* _About this task_
When you write out the listing below, keep each word exactly as it stands and drop the pictures.

* _Provided records_
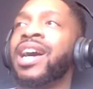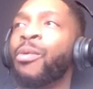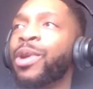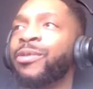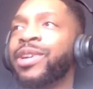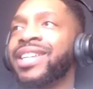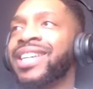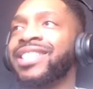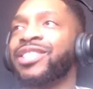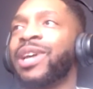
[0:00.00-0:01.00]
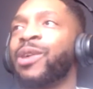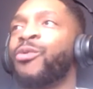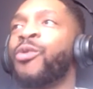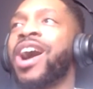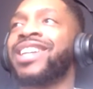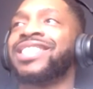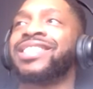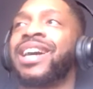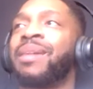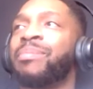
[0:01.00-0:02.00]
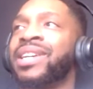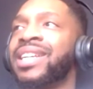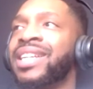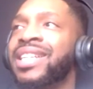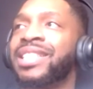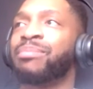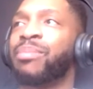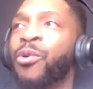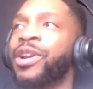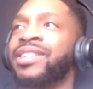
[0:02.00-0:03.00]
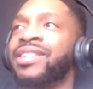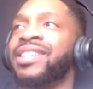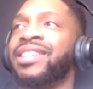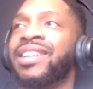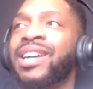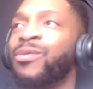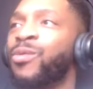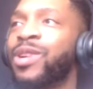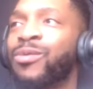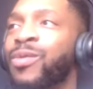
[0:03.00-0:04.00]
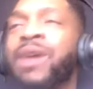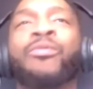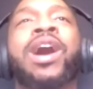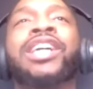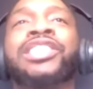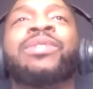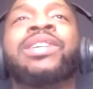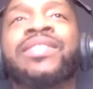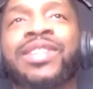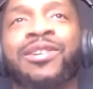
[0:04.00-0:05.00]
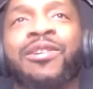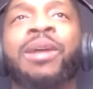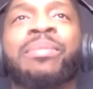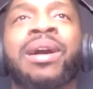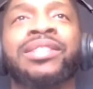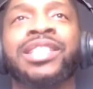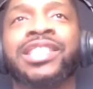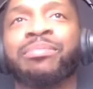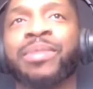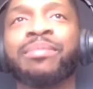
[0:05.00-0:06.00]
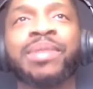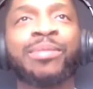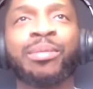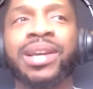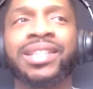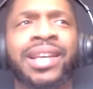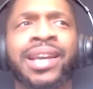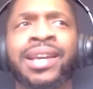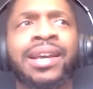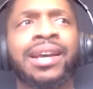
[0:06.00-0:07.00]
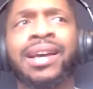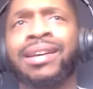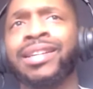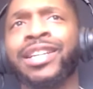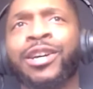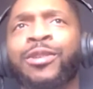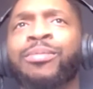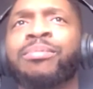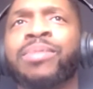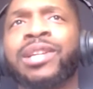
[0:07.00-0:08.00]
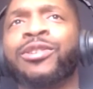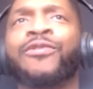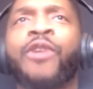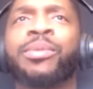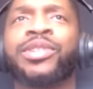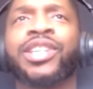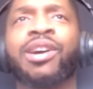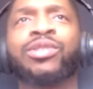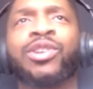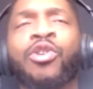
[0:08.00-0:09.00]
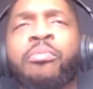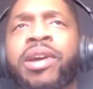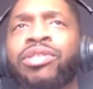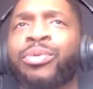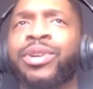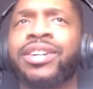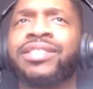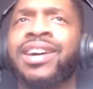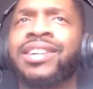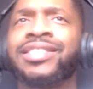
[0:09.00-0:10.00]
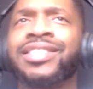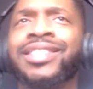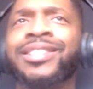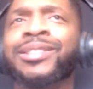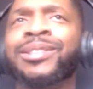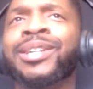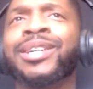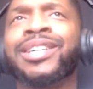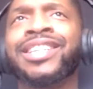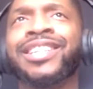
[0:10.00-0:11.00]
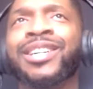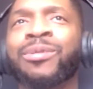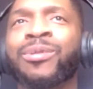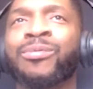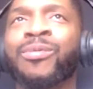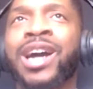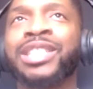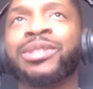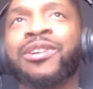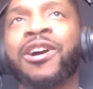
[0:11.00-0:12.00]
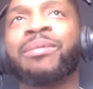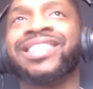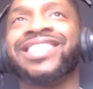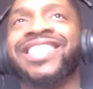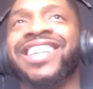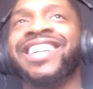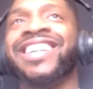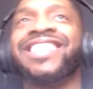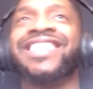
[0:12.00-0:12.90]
I want to really get into it, why this topic is important. Like why should we even talk about this? Because many people may say, you know, clinical pharmacy goes home at 3 o'clock. So, you know, why should we talk about this, Nick?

* _Answer section_
[0:00.00-0:01.00]
[0:01.00-0:02.00]
[0:02.00-0:03.00]
[0:03.00-0:04.00]
[0:04.00-0:05.00]
[0:05.00-0:06.00]
[0:06.00-0:07.00]
[0:07.00-0:08.00]
[0:08.00-0:09.00]
[0:09.00-0:10.00]
[0:10.00-0:11.00]
[0:11.00-0:12.00]
[0:12.00-0:12.90]
I want to really get into it, why this topic is important. Like why should we even talk about this? Because many people may say, you know, clinical pharmacy goes home at 3 o'clock. So, you know, why should we talk about this, Nick?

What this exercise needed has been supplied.